═══ RECORD EXTRACTS ═══

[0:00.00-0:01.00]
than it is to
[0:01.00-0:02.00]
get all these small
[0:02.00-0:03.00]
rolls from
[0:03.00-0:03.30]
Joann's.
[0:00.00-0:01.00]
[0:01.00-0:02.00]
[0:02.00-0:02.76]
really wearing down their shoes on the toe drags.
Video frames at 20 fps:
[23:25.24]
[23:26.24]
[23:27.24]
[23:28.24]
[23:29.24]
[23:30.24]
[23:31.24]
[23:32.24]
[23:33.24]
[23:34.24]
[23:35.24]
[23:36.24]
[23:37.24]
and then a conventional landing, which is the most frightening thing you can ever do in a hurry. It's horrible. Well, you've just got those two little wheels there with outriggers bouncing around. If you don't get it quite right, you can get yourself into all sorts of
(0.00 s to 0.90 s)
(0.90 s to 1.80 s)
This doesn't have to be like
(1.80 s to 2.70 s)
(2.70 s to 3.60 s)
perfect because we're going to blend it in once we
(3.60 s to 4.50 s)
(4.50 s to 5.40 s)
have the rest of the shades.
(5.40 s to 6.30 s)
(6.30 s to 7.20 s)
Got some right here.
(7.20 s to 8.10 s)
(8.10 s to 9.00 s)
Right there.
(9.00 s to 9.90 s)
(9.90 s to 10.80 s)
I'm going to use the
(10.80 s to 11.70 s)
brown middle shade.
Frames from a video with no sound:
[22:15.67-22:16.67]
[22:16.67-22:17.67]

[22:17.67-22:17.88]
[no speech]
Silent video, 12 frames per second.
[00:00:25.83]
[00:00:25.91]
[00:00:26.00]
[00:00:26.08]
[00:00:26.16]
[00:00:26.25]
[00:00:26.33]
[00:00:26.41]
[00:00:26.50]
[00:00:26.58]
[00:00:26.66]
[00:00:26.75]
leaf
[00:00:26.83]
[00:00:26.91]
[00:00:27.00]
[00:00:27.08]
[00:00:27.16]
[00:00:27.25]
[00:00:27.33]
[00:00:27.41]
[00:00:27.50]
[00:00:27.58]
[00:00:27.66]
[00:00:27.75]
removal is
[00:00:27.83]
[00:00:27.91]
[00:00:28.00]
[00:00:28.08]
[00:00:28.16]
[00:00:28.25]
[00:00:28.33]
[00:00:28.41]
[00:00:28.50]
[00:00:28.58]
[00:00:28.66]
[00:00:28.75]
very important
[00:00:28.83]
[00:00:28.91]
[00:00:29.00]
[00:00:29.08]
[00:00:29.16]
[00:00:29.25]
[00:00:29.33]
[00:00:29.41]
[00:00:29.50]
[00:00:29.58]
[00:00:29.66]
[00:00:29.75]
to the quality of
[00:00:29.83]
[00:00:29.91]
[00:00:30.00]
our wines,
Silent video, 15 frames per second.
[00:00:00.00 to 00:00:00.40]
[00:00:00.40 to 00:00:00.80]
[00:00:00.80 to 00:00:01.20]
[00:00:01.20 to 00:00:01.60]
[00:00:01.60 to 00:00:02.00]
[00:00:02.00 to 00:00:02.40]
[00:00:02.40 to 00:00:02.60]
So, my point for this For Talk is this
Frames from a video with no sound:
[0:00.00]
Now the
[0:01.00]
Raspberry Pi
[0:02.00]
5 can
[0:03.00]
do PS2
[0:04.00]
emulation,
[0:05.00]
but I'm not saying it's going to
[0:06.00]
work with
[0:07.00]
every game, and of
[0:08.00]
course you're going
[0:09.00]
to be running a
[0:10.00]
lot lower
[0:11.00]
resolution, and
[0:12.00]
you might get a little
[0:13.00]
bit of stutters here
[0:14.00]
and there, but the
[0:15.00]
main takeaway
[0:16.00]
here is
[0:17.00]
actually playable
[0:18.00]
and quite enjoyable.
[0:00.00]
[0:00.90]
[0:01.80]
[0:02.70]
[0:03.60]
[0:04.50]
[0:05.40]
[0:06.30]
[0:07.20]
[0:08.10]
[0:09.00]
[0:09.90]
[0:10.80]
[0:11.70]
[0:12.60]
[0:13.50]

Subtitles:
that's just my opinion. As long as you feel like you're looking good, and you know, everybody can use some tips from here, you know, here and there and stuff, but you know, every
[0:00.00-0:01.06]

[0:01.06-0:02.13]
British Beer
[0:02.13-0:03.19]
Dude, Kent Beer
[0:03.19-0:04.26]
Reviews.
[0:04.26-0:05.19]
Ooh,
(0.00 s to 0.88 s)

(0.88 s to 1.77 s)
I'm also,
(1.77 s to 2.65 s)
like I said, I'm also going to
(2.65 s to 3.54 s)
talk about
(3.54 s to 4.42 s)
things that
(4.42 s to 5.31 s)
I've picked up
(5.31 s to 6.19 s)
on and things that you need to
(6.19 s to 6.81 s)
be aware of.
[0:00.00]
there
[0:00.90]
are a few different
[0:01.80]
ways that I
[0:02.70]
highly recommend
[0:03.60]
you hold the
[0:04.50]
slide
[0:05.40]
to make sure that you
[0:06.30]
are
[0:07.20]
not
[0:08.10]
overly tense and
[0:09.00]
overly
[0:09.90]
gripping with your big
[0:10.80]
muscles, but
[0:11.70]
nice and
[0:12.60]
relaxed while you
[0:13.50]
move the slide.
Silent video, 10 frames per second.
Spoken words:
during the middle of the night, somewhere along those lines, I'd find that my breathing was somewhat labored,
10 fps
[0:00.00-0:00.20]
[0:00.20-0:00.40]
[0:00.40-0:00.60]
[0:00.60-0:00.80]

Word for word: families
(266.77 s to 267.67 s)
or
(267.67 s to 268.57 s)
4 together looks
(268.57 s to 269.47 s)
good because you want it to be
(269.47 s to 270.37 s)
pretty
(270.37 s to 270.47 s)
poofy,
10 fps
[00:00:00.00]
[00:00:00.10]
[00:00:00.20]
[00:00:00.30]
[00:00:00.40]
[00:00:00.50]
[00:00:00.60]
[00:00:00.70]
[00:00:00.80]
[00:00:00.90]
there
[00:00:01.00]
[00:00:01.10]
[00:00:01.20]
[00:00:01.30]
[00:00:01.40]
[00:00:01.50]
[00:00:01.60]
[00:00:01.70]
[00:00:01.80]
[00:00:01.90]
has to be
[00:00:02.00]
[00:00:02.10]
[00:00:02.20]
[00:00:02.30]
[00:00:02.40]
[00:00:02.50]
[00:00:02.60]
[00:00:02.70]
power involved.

═══

*EXERCISE:*
Your task is to repeat every entry exactly.

*RESPONSE TO THIS TASK:*
[0:00.00-0:01.00]
than it is to
[0:01.00-0:02.00]
get all these small
[0:02.00-0:03.00]
rolls from
[0:03.00-0:03.30]
Joann's.
[0:00.00-0:01.00]
[0:01.00-0:02.00]
[0:02.00-0:02.76]
really wearing down their shoes on the toe drags.
Video frames at 20 fps:
[23:25.24]
[23:26.24]
[23:27.24]
[23:28.24]
[23:29.24]
[23:30.24]
[23:31.24]
[23:32.24]
[23:33.24]
[23:34.24]
[23:35.24]
[23:36.24]
[23:37.24]
and then a conventional landing, which is the most frightening thing you can ever do in a hurry. It's horrible. Well, you've just got those two little wheels there with outriggers bouncing around. If you don't get it quite right, you can get yourself into all sorts of
(0.00 s to 0.90 s)
(0.90 s to 1.80 s)
This doesn't have to be like
(1.80 s to 2.70 s)
(2.70 s to 3.60 s)
perfect because we're going to blend it in once we
(3.60 s to 4.50 s)
(4.50 s to 5.40 s)
have the rest of the shades.
(5.40 s to 6.30 s)
(6.30 s to 7.20 s)
Got some right here.
(7.20 s to 8.10 s)
(8.10 s to 9.00 s)
Right there.
(9.00 s to 9.90 s)
(9.90 s to 10.80 s)
I'm going to use the
(10.80 s to 11.70 s)
brown middle shade.
Frames from a video with no sound:
[22:15.67-22:16.67]
[22:16.67-22:17.67]

[22:17.67-22:17.88]
[no speech]
Silent video, 12 frames per second.
[00:00:25.83]
[00:00:25.91]
[00:00:26.00]
[00:00:26.08]
[00:00:26.16]
[00:00:26.25]
[00:00:26.33]
[00:00:26.41]
[00:00:26.50]
[00:00:26.58]
[00:00:26.66]
[00:00:26.75]
leaf
[00:00:26.83]
[00:00:26.91]
[00:00:27.00]
[00:00:27.08]
[00:00:27.16]
[00:00:27.25]
[00:00:27.33]
[00:00:27.41]
[00:00:27.50]
[00:00:27.58]
[00:00:27.66]
[00:00:27.75]
removal is
[00:00:27.83]
[00:00:27.91]
[00:00:28.00]
[00:00:28.08]
[00:00:28.16]
[00:00:28.25]
[00:00:28.33]
[00:00:28.41]
[00:00:28.50]
[00:00:28.58]
[00:00:28.66]
[00:00:28.75]
very important
[00:00:28.83]
[00:00:28.91]
[00:00:29.00]
[00:00:29.08]
[00:00:29.16]
[00:00:29.25]
[00:00:29.33]
[00:00:29.41]
[00:00:29.50]
[00:00:29.58]
[00:00:29.66]
[00:00:29.75]
to the quality of
[00:00:29.83]
[00:00:29.91]
[00:00:30.00]
our wines,
Silent video, 15 frames per second.
[00:00:00.00 to 00:00:00.40]
[00:00:00.40 to 00:00:00.80]
[00:00:00.80 to 00:00:01.20]
[00:00:01.20 to 00:00:01.60]
[00:00:01.60 to 00:00:02.00]
[00:00:02.00 to 00:00:02.40]
[00:00:02.40 to 00:00:02.60]
So, my point for this For Talk is this
Frames from a video with no sound:
[0:00.00]
Now the
[0:01.00]
Raspberry Pi
[0:02.00]
5 can
[0:03.00]
do PS2
[0:04.00]
emulation,
[0:05.00]
but I'm not saying it's going to
[0:06.00]
work with
[0:07.00]
every game, and of
[0:08.00]
course you're going
[0:09.00]
to be running a
[0:10.00]
lot lower
[0:11.00]
resolution, and
[0:12.00]
you might get a little
[0:13.00]
bit of stutters here
[0:14.00]
and there, but the
[0:15.00]
main takeaway
[0:16.00]
here is
[0:17.00]
actually playable
[0:18.00]
and quite enjoyable.
[0:00.00]
[0:00.90]
[0:01.80]
[0:02.70]
[0:03.60]
[0:04.50]
[0:05.40]
[0:06.30]
[0:07.20]
[0:08.10]
[0:09.00]
[0:09.90]
[0:10.80]
[0:11.70]
[0:12.60]
[0:13.50]

Subtitles:
that's just my opinion. As long as you feel like you're looking good, and you know, everybody can use some tips from here, you know, here and there and stuff, but you know, every
[0:00.00-0:01.06]

[0:01.06-0:02.13]
British Beer
[0:02.13-0:03.19]
Dude, Kent Beer
[0:03.19-0:04.26]
Reviews.
[0:04.26-0:05.19]
Ooh,
(0.00 s to 0.88 s)

(0.88 s to 1.77 s)
I'm also,
(1.77 s to 2.65 s)
like I said, I'm also going to
(2.65 s to 3.54 s)
talk about
(3.54 s to 4.42 s)
things that
(4.42 s to 5.31 s)
I've picked up
(5.31 s to 6.19 s)
on and things that you need to
(6.19 s to 6.81 s)
be aware of.
[0:00.00]
there
[0:00.90]
are a few different
[0:01.80]
ways that I
[0:02.70]
highly recommend
[0:03.60]
you hold the
[0:04.50]
slide
[0:05.40]
to make sure that you
[0:06.30]
are
[0:07.20]
not
[0:08.10]
overly tense and
[0:09.00]
overly
[0:09.90]
gripping with your big
[0:10.80]
muscles, but
[0:11.70]
nice and
[0:12.60]
relaxed while you
[0:13.50]
move the slide.
Silent video, 10 frames per second.
Spoken words:
during the middle of the night, somewhere along those lines, I'd find that my breathing was somewhat labored,
10 fps
[0:00.00-0:00.20]
[0:00.20-0:00.40]
[0:00.40-0:00.60]
[0:00.60-0:00.80]

Word for word: families
(266.77 s to 267.67 s)
or
(267.67 s to 268.57 s)
4 together looks
(268.57 s to 269.47 s)
good because you want it to be
(269.47 s to 270.37 s)
pretty
(270.37 s to 270.47 s)
poofy,
10 fps
[00:00:00.00]
[00:00:00.10]
[00:00:00.20]
[00:00:00.30]
[00:00:00.40]
[00:00:00.50]
[00:00:00.60]
[00:00:00.70]
[00:00:00.80]
[00:00:00.90]
there
[00:00:01.00]
[00:00:01.10]
[00:00:01.20]
[00:00:01.30]
[00:00:01.40]
[00:00:01.50]
[00:00:01.60]
[00:00:01.70]
[00:00:01.80]
[00:00:01.90]
has to be
[00:00:02.00]
[00:00:02.10]
[00:00:02.20]
[00:00:02.30]
[00:00:02.40]
[00:00:02.50]
[00:00:02.60]
[00:00:02.70]
power involved.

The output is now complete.